Diffusion Transformation Product Prediction (master) Browse

Prediction_output_to_mass_list
b0ed141ed508master

Prediction_output_to_mass_list

README.md
get_mass_list_from_prediction.py
input/
output/

README.md

Generate Mass and Inclusion Lists from Prediction Output

Purpose

The purpose of the script is to generate a mass lists, which can be imported into Compound Discoverer from multiple find_best_TP.py outputs. Further, the script combines the data of all methods and can select transformation products (TP) based on a scoring system. It also creates inclusion lists for positive and negative mode with predicted NCE for the use on a QExactivePlus. The script uses the PubChem database and for every compound a request is sent, thus the code can run for some time.

Input

The scripts needs at least 1 input file, but it supports up to 8 files. The input file(s) consist of the tsv results from find_best_TP.py. The filepaths need to be changed at the start of the script. The prediction method (enter EAWAG-PPS or envipath) and package (do not use . or /) for each file needs to be specified in the script. Additionally, each optinal file can be considered in the processing (enter "yes") or not. Moreover, 3 txt files for mapping are required:

SMILES_selected_comp.txt contains the SMILES of the selected parent compounds
name_subst.txt contains the full names of the parents
code_subst.txt contains the short code of the parents (exp. first 3 letters of name)

Each txt file contains one string per line and the order needs to be matched over the three txt files, so each line of the txt files corresponds to one parent.

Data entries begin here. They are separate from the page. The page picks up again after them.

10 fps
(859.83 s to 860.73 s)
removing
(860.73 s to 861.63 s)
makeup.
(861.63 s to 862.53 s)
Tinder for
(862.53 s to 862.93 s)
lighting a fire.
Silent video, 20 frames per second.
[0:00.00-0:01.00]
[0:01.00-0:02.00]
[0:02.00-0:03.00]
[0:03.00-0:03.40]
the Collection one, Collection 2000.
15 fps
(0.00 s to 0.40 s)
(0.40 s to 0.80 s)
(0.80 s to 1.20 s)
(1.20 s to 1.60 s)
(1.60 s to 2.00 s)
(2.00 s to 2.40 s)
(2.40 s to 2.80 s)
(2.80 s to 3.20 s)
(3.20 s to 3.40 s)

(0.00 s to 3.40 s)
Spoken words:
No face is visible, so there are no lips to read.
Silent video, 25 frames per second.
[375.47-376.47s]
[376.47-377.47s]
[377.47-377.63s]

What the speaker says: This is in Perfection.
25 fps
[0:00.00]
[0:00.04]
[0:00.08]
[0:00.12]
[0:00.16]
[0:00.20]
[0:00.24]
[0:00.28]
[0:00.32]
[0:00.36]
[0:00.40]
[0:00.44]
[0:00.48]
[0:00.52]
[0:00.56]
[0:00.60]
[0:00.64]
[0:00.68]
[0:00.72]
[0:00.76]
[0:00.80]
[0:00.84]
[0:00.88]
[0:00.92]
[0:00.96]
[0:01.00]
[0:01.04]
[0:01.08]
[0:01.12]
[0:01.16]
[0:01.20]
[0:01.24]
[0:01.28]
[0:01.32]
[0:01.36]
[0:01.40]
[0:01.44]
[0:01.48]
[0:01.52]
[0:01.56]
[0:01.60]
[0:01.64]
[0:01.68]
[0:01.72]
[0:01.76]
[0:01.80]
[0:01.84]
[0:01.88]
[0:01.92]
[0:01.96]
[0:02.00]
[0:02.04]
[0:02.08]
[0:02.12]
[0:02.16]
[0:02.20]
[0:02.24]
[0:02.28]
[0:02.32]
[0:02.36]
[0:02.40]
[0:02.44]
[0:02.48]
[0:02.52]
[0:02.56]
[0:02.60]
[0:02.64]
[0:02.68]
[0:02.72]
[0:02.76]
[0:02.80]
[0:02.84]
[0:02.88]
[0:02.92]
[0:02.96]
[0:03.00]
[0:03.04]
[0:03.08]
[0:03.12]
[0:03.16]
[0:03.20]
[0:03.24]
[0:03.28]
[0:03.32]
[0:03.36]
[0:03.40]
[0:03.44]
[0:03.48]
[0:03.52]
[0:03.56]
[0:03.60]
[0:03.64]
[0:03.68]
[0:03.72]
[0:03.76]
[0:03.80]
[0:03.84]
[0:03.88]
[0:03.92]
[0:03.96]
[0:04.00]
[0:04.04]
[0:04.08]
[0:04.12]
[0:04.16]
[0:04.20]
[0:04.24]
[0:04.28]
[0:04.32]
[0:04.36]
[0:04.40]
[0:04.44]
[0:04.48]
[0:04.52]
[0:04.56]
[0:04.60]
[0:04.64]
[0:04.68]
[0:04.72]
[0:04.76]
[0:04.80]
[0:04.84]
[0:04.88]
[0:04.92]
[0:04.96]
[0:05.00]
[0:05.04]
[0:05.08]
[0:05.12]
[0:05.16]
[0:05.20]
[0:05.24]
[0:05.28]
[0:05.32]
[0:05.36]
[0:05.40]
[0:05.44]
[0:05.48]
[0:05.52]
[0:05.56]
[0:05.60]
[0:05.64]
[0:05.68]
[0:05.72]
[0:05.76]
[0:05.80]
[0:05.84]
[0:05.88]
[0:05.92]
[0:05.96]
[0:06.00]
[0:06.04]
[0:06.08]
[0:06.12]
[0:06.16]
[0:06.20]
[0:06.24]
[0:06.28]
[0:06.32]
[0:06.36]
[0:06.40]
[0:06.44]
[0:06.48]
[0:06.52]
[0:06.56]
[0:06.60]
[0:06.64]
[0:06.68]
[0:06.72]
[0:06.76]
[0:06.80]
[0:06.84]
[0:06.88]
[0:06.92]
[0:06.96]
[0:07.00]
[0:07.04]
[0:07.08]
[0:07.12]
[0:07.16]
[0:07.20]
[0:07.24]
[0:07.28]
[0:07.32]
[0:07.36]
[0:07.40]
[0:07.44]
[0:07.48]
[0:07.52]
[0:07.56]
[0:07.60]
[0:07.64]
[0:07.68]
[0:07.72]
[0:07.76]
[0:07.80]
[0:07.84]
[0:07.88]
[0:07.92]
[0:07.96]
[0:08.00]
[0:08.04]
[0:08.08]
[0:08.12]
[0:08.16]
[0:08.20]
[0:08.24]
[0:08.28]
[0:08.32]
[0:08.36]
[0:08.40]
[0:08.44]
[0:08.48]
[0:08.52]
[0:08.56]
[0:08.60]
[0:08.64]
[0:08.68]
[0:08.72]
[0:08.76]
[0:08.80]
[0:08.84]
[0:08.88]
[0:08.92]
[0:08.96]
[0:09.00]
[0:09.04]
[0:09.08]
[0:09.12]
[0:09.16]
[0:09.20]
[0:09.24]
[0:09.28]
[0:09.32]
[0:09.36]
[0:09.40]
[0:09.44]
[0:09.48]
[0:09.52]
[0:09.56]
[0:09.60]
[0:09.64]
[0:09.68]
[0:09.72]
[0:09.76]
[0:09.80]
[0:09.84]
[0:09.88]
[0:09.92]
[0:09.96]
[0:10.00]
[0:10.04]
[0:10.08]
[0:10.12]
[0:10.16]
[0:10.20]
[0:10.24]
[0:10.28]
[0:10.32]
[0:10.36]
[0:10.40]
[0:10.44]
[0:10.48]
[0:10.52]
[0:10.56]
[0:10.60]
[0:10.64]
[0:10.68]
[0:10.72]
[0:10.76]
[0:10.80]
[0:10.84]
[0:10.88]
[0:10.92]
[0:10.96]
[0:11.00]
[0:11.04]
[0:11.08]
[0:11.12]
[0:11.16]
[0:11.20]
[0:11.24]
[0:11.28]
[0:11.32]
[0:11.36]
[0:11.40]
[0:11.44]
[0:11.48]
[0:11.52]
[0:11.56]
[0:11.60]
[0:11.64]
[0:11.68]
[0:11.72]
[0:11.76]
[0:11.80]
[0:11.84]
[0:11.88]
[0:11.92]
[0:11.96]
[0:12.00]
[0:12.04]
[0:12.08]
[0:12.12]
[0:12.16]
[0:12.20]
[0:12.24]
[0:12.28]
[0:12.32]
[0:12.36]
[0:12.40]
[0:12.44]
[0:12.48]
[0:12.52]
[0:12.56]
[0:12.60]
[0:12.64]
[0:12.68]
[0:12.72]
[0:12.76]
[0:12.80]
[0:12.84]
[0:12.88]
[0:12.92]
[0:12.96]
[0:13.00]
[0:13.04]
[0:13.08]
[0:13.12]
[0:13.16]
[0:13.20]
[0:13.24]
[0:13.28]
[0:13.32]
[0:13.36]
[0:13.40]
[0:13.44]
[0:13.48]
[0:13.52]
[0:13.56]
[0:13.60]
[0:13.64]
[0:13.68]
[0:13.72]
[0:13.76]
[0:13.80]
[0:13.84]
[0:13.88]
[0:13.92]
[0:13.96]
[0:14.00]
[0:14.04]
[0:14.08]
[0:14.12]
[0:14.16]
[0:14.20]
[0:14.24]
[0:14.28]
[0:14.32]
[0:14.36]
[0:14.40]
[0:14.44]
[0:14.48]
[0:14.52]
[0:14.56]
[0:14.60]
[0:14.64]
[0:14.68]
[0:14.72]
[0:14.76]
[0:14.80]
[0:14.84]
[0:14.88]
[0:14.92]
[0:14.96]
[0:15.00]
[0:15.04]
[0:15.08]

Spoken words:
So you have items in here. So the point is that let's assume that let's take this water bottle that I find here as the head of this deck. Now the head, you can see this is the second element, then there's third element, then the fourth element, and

These txt files can be easily created by copying from a Excel Worksheet and pasting into a new txt file.

Scoring System

Can be turned on (True) or off (False, default). A maximal number of allowed TPs per parent can be set as a variable. The scoring system removes all TPs, which have a mass below 100 u. The score is lowered if the TPs has a CAS number, has a low probability or is not predicted by all methods. If a parent has more than the specified maximal allowed TPs per parent, they get removed starting with lowest score.

Output

The script generates a multitude of output files. Most of them are pickle files, which contain all the data from a given dictionary. These can be copied and moved to a different location to run just one part of the code or to save on code running time. Each of the input files get an individual csv file that can be imported into Compound Discoverer. If more than two input files are processed, 3 csv files are created from the combination of all methods. 2 contain all the data about the parents and TPs before and after the scoring, which is meant to be an overview. The last one contains only the most important combined data with SMILES, Name, CAS, Formula, monoisotopic mass and InchiKey, which can be imported into Compound Discoverer as a mass list.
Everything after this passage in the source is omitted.